As 88% of companies have transitioned to a work-from-home model since the onset of the pandemic, leaders in corporate social responsibility (CSR) have had to quickly adapt to the changing landscape of employee volunteering. Companies and their employees now have to balance addressing the needs of their community, while also keeping safe. On one hand, working as a team is proven to be an efficient way to make an immediate and lasting impact. On the other hand, social distancing is necessary for public health.

While both team volunteering and individual volunteering are crucial in addressing the needs exacerbated by the pandemic, each has its strengths. To help you decide what’s best for your community, employees, and company, here are some things to consider.

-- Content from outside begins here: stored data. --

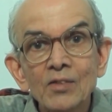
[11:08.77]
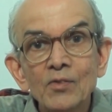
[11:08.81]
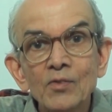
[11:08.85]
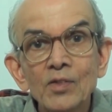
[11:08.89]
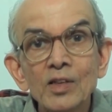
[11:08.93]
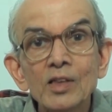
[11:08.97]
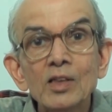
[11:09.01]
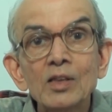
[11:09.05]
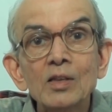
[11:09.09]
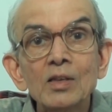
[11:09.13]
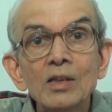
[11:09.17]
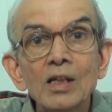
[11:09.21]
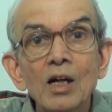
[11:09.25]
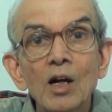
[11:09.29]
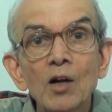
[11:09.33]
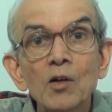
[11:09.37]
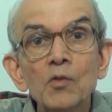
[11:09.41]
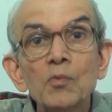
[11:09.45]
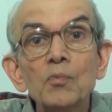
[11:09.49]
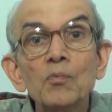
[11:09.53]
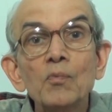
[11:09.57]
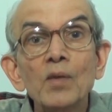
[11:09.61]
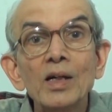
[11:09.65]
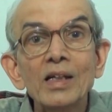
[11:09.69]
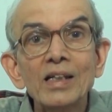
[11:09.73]
with
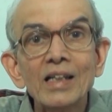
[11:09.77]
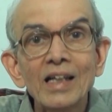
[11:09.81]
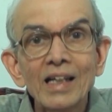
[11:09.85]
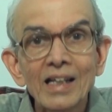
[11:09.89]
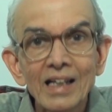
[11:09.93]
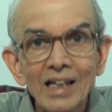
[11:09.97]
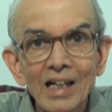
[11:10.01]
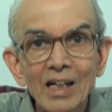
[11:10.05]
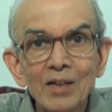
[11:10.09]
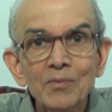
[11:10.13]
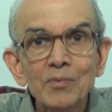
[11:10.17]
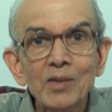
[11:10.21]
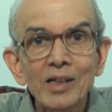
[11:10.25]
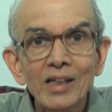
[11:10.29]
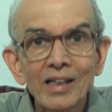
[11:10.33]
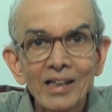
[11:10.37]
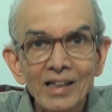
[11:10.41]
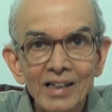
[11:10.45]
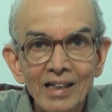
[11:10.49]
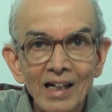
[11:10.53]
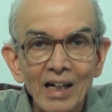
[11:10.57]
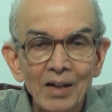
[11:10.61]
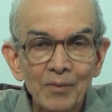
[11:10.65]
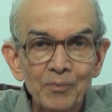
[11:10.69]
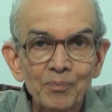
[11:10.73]
of Materia
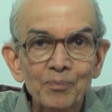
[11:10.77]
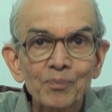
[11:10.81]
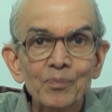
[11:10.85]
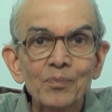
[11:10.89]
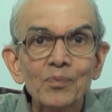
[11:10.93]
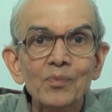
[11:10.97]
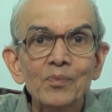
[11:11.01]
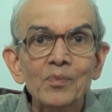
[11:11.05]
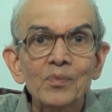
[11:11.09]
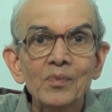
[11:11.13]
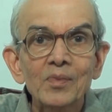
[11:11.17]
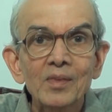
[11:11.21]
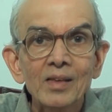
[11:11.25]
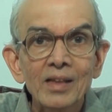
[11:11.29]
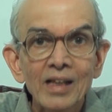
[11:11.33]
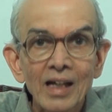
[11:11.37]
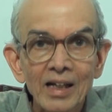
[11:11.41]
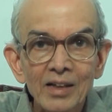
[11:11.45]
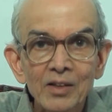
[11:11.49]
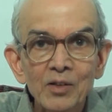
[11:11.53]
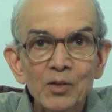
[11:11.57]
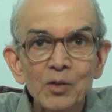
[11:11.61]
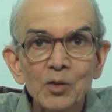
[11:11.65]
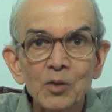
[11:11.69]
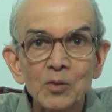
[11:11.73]
Medica.
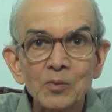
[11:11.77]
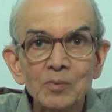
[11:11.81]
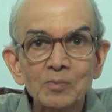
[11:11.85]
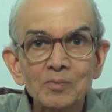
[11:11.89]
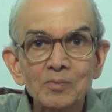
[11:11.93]
Thank you.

Benefits of corporate team volunteering

  1. Overcoming Social Isolation Compounded by the ‘work-from-home’ orders, it has been reported since the lockdown of the US economy, “roughly a third of American adults report feeling lonelier than usual.” Gathering as a team (even virtually) with the intention of creating shared impact drives social-connection, decreases stress levels, and reduces employee attrition.

  2. Increasing Impact Each contribution to a team-volunteering activity enhances the impact of the project. For instance, with a greater number of care-packages assembled and distributed to local hospitals by your team, more pediatric patients will feel a sense of comfort and care from your acts of kindness.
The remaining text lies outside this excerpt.